Working within similar mediums is Lincoln Schatz’s “Cluster”, an interactive video software piece that records gallery visitors and displays them at various times causing the time between the recordings to become irrelevant, creating a unified but constantly evolving digital portrait. As savvy as the technology is for this piece, it’s surprising to see within another room Schatz’s “End of Boom”, a more mature video which greatly benefits from restraining its technical prowess and allowing the simple overlay of video shots taken from above an active construction site to realize its own narrative. Never before has the process of major construction seemed so tender and inherently fragile.

Along the same note is Inez Storer’s “Patriotism (#1-6)", a mixed media college of old photographs and wartime letters which almost overwhelms itself with their quietly nostalgic narratives of America during past war times.

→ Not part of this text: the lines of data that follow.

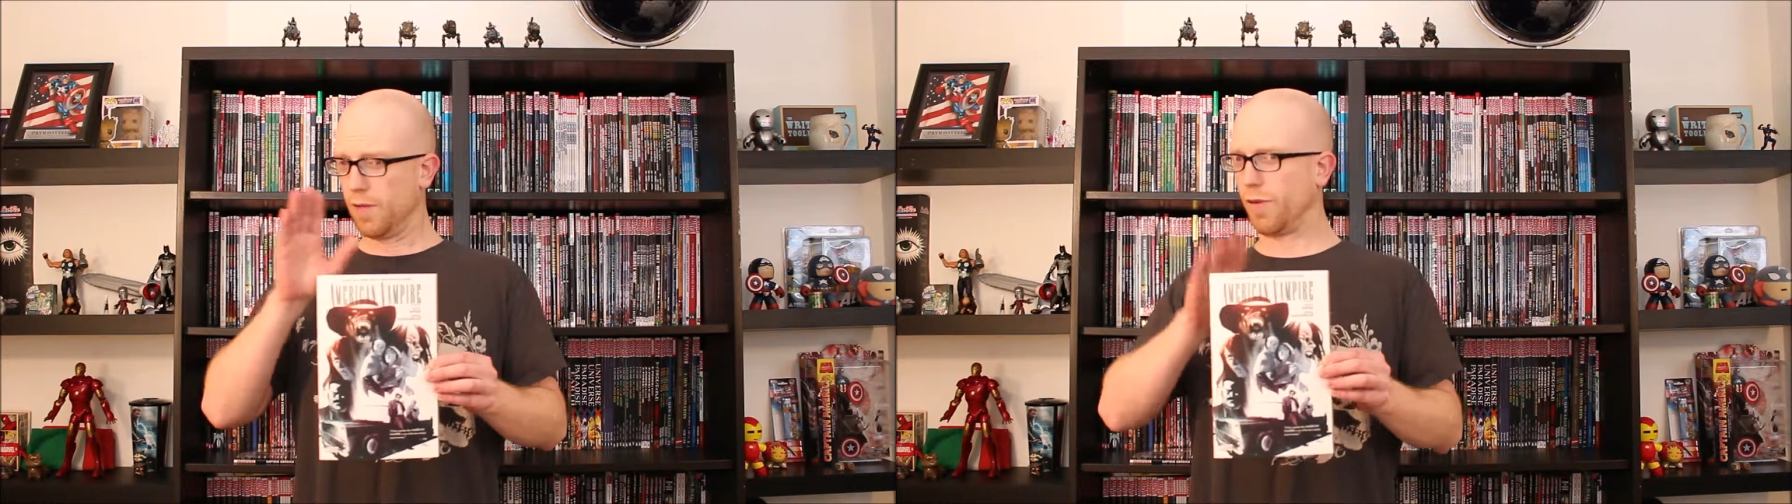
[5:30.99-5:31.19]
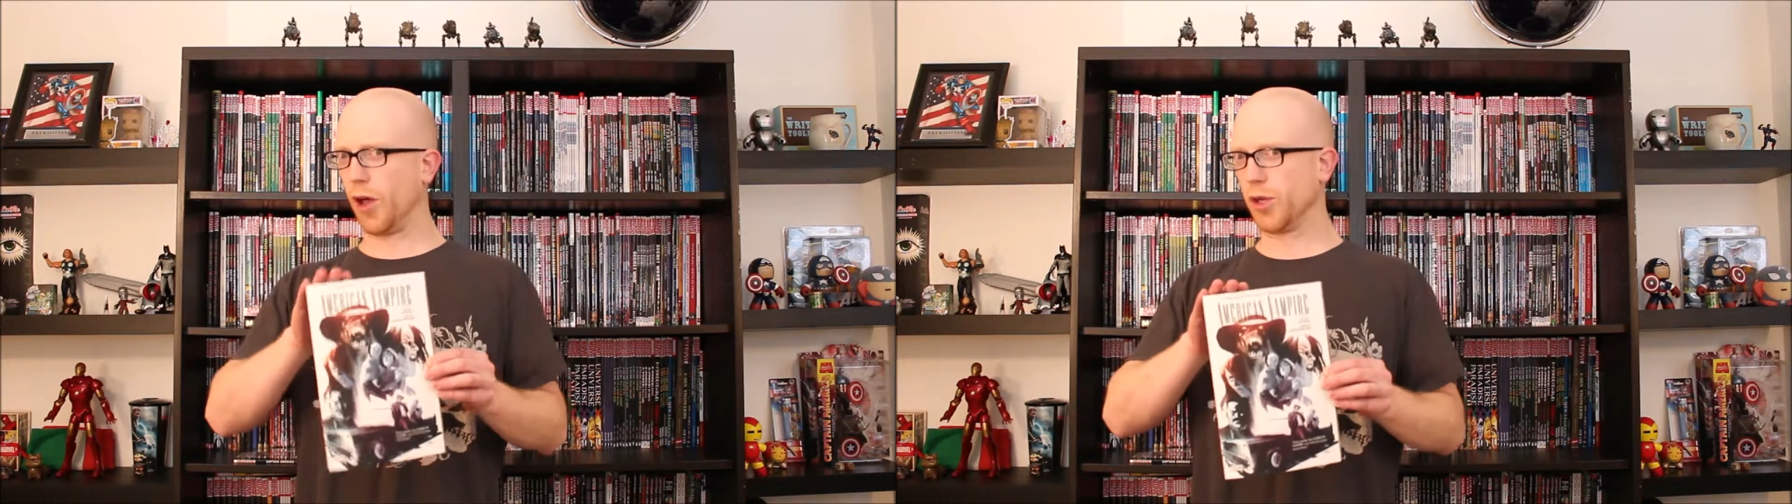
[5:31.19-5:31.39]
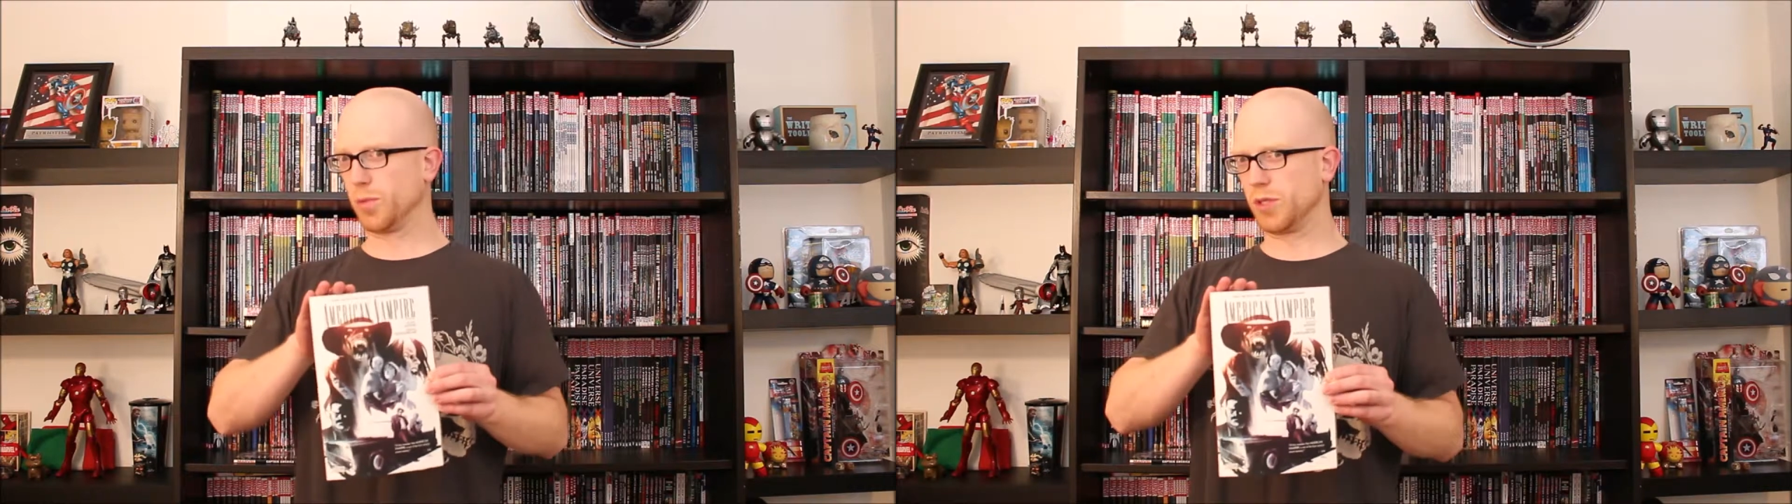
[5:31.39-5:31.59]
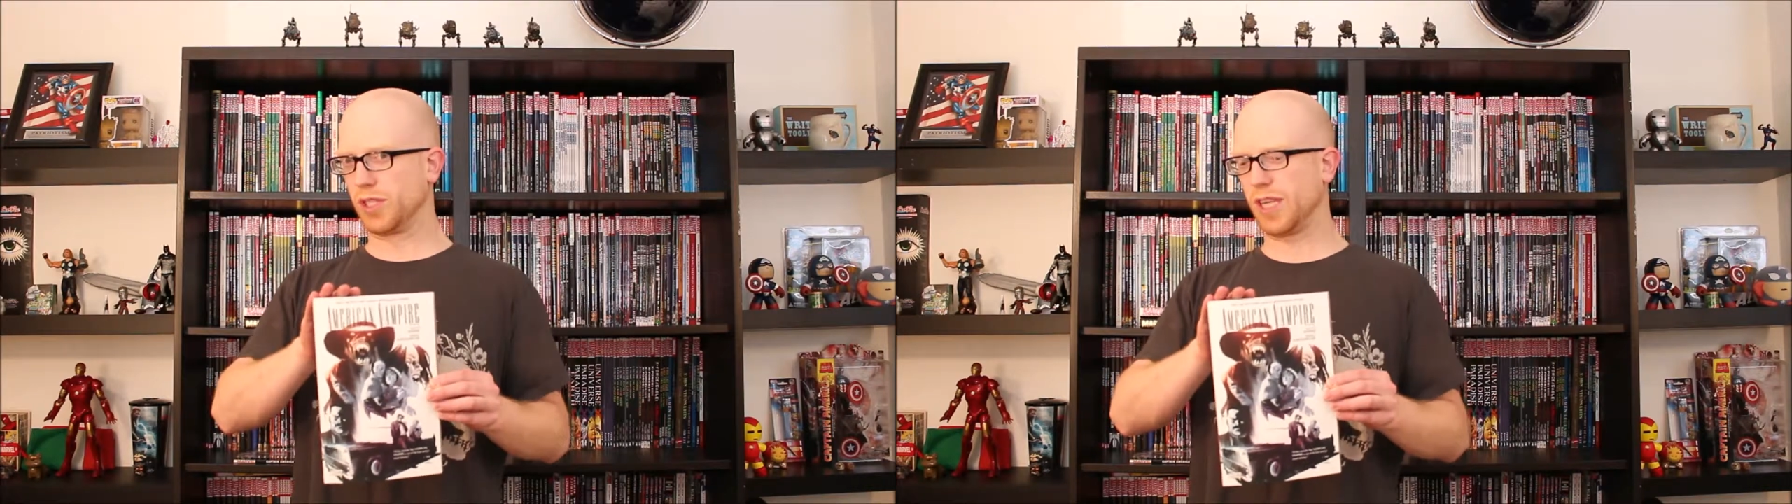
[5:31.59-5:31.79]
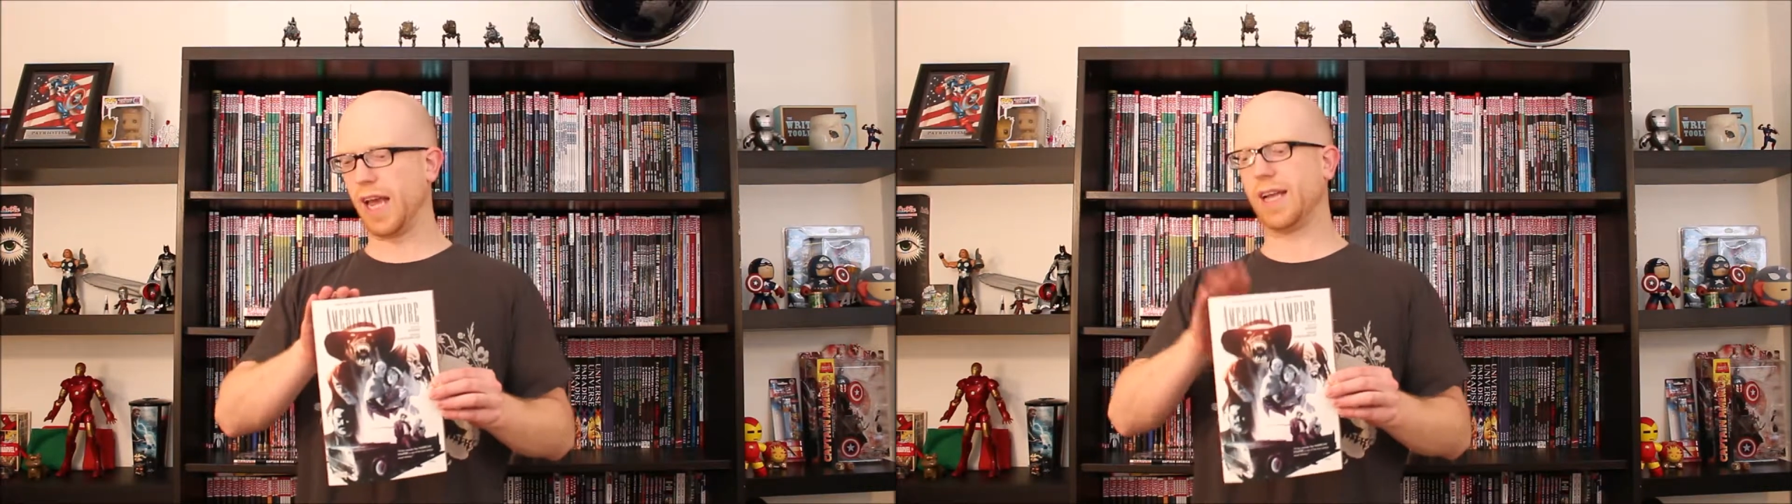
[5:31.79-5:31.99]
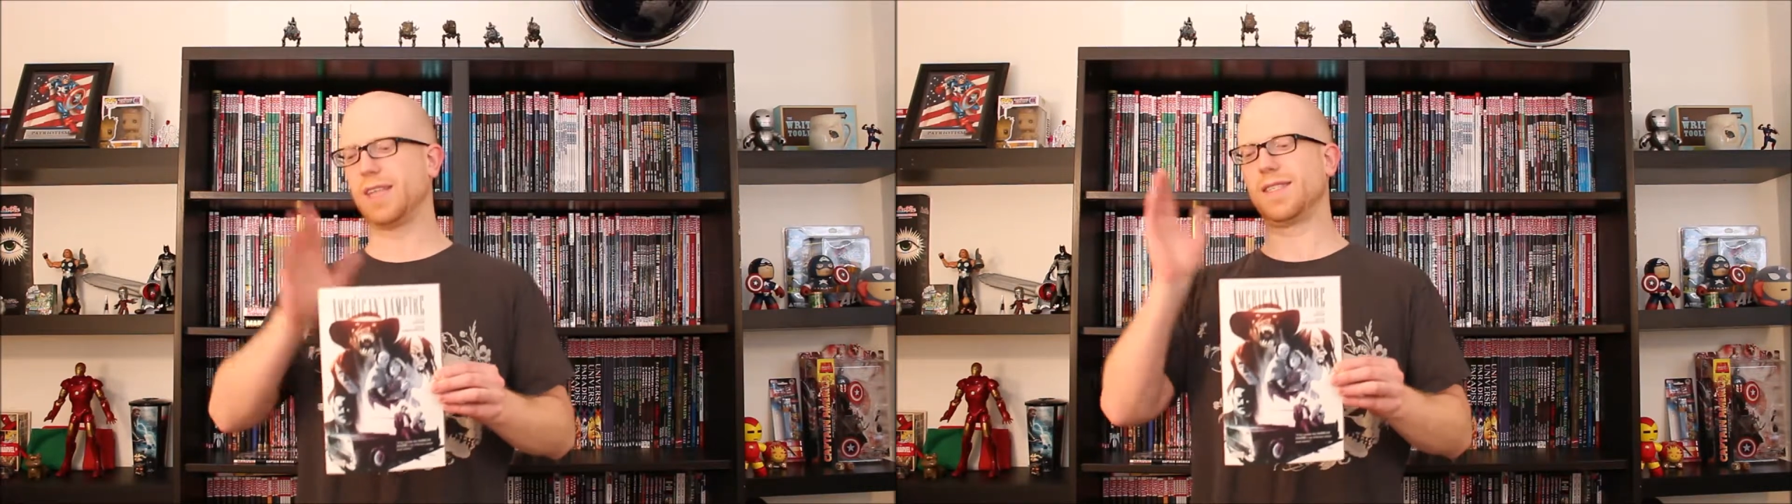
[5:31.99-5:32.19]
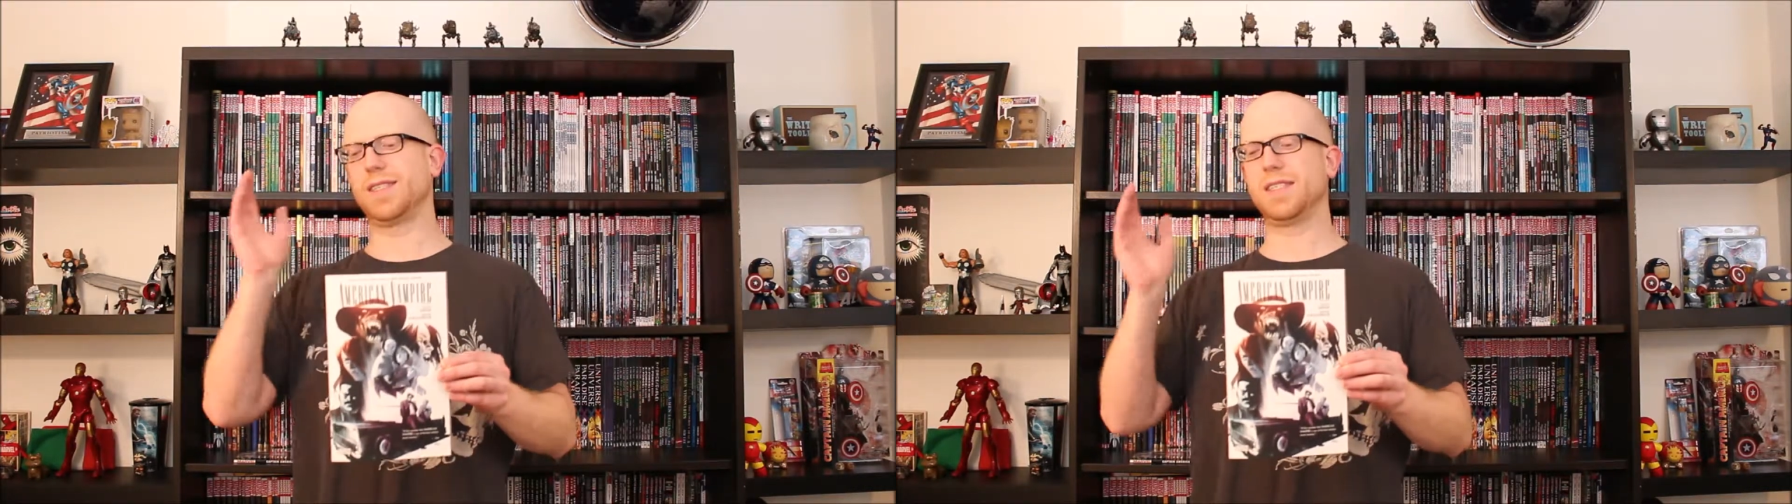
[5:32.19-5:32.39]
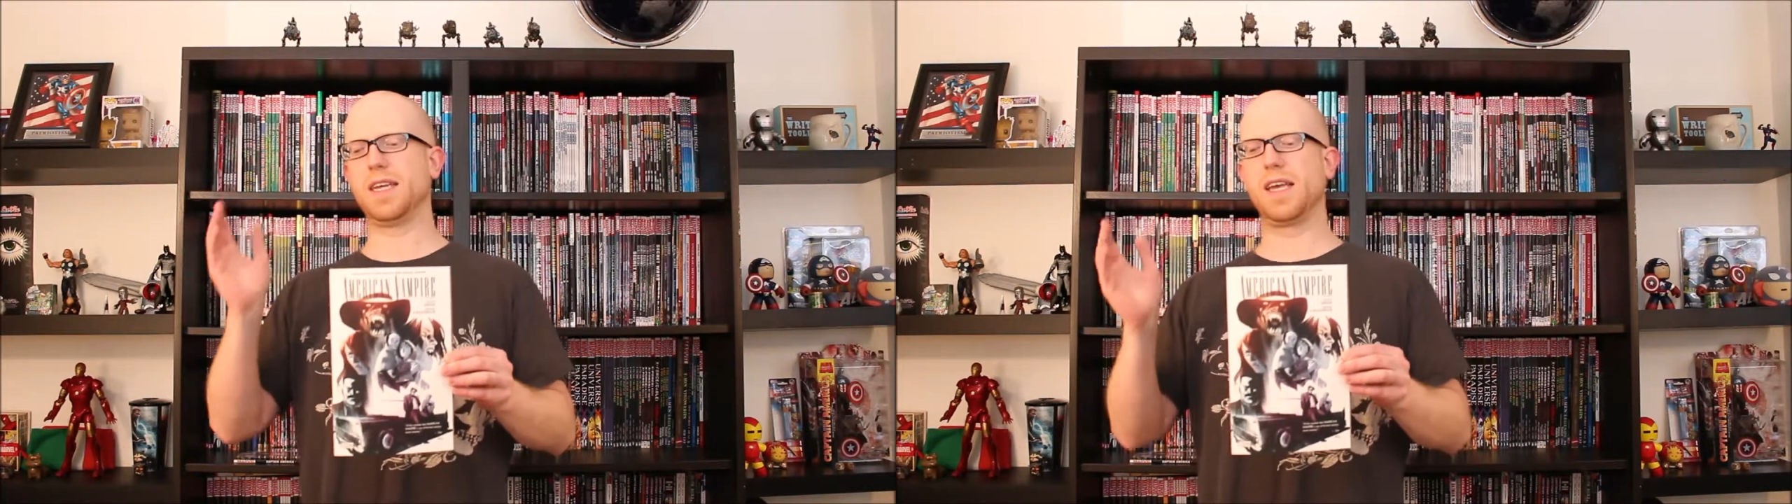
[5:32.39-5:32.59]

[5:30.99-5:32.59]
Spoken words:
Volume 6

Ultimately, though, it is unclear where anything appears to break ground or as the accompanying gallery pamphlet states “falls out of lock step with preconceived norms and breaks away from an established order”. However, the successes here certainly provides hope for a gallery itself which in its 12th year might signal a shift in the homogenous rhetoric often plaguing lesser risk taking San Francisco institutions. Looked thru this lens, perhaps the relocation is less of a “Breaking Ground, Ground Breaking” venture and more of a much-needed jolt to the often too comfortable status quo. In a city famous for its jolts, it remains to be seen whether this one will be a foreshock or a slight shake. Fortunately or not, one will just have to wait and see.